O presidente da Venezuela, Nicolás Maduro, vai armar um milhão de civis como elementos da Milícia Nacional Bolivariana. O anúncio foi feito ontem, no palácio presidencial de Miraflores, em Caracas, durante a celebração do 7.º aniversário da Milícia Nacional, um corpo de apoio às Forças Armadas que conta já com centenas de milhares de efectivos.

O objectivo do líder venezuelano é “que hajam milicianos nos campos, universidades, na classe operária, para conseguir um sistema organizado de logística, para garantir a sua dispersão permanente, a habilidade para manejar o sistema de armas, para defender o bairro, o Estado, as costas, os rios, a selva e as cidades”.

“Todo este território tem que ser inexpugnável contra a agressão anti-imperialista”, concluiu Nicolás Maduro.

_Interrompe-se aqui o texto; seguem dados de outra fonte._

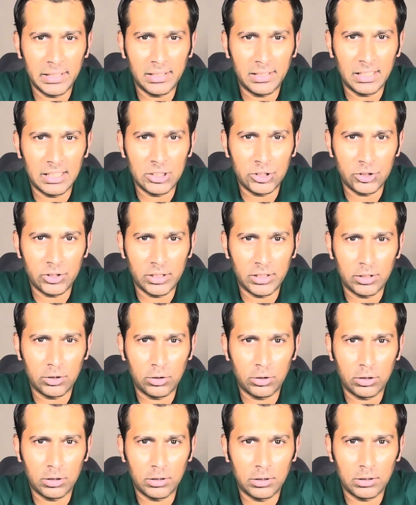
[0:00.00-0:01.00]
cultural
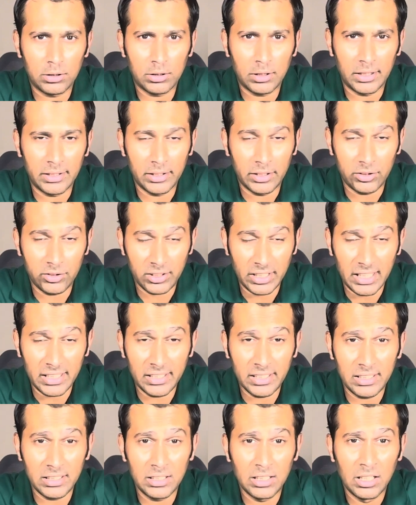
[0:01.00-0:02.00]

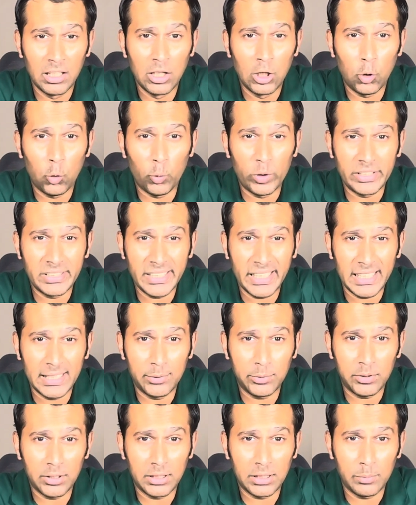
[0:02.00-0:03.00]
understanding, which
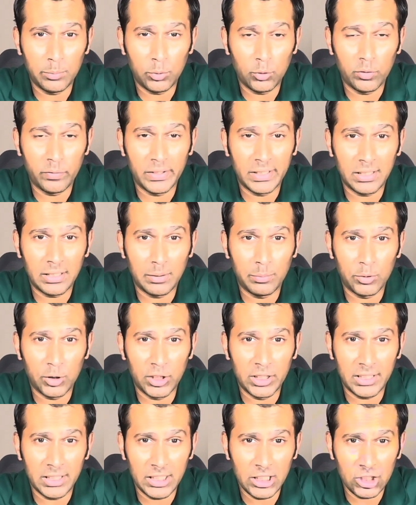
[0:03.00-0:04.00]
helps in improving
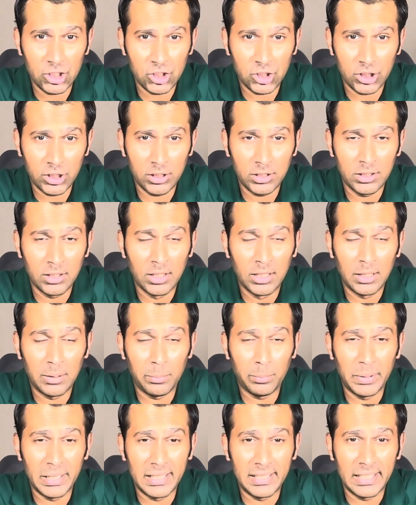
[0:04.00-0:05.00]
communication,
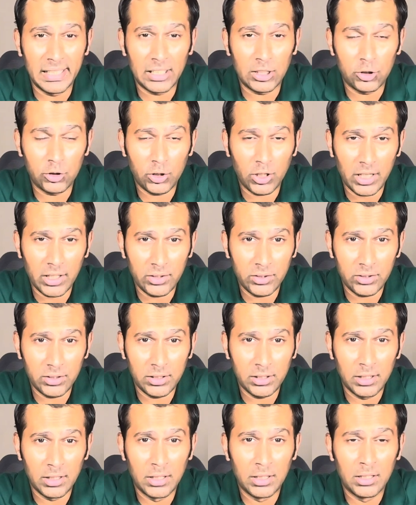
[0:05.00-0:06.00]
building trust,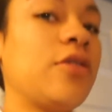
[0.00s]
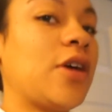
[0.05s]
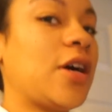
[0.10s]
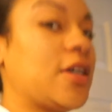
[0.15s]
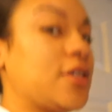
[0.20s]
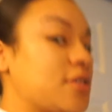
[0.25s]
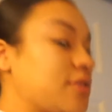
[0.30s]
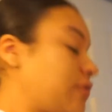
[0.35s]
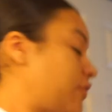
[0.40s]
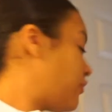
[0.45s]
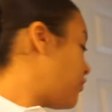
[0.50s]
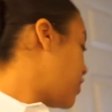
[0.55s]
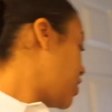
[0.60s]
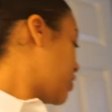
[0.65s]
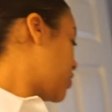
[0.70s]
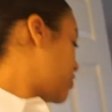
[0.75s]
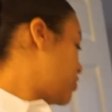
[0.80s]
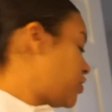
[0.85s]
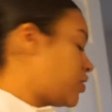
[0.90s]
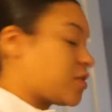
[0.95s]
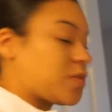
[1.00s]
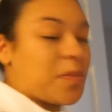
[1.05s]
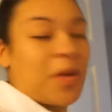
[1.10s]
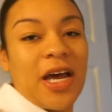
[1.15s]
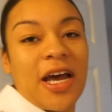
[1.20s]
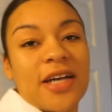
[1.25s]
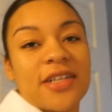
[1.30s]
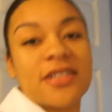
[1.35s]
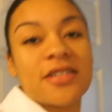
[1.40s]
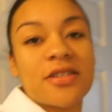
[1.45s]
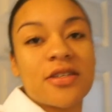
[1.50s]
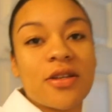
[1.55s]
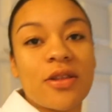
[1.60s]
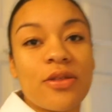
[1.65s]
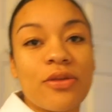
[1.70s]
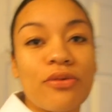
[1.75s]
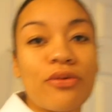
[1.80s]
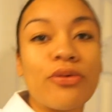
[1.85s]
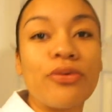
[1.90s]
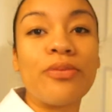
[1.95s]
guys, fear just passed
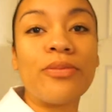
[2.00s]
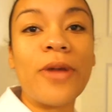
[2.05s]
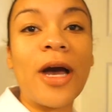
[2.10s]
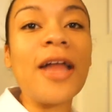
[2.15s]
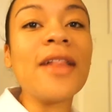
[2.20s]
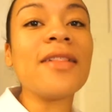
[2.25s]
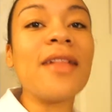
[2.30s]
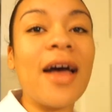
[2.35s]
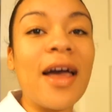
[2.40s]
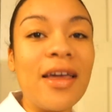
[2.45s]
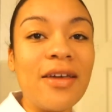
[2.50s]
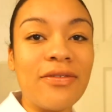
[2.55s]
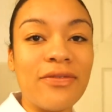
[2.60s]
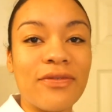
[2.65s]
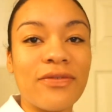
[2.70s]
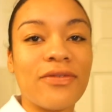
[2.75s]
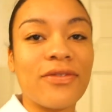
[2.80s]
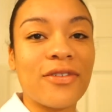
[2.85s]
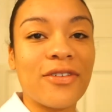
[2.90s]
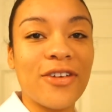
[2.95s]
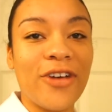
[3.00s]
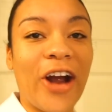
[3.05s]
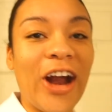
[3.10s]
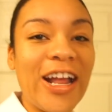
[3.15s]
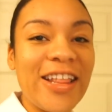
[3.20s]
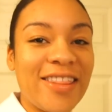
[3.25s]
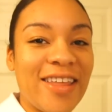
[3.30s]
through my life right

Este anúncio surge numa altura em que a liderança do presidente venezuelano está a ser fortemente contestada, com os opositores a exigirem a realização de eleições. Nas vésperas da nova manifestação contra Maduro, onze países da América Latina pediram à Venezuela que “garanta” o direito a manifestações pacíficas.

“Apelamos ao Governo da República bolivariana da Venezuela que garanta o direito de manifestação pacífica”, declararam a Argentina, Brasil, Chile, Colômbia, Costa Rica, Guatemala, Honduras, México, Paraguai, Peru e Uruguai, num comunicado divulgado por Bogotá.

Cinco pessoas morreram e centenas ficaram feridas desde o início de Abril, em manifestações contra o Governo venezuelano que resultaram em confrontos com a polícia.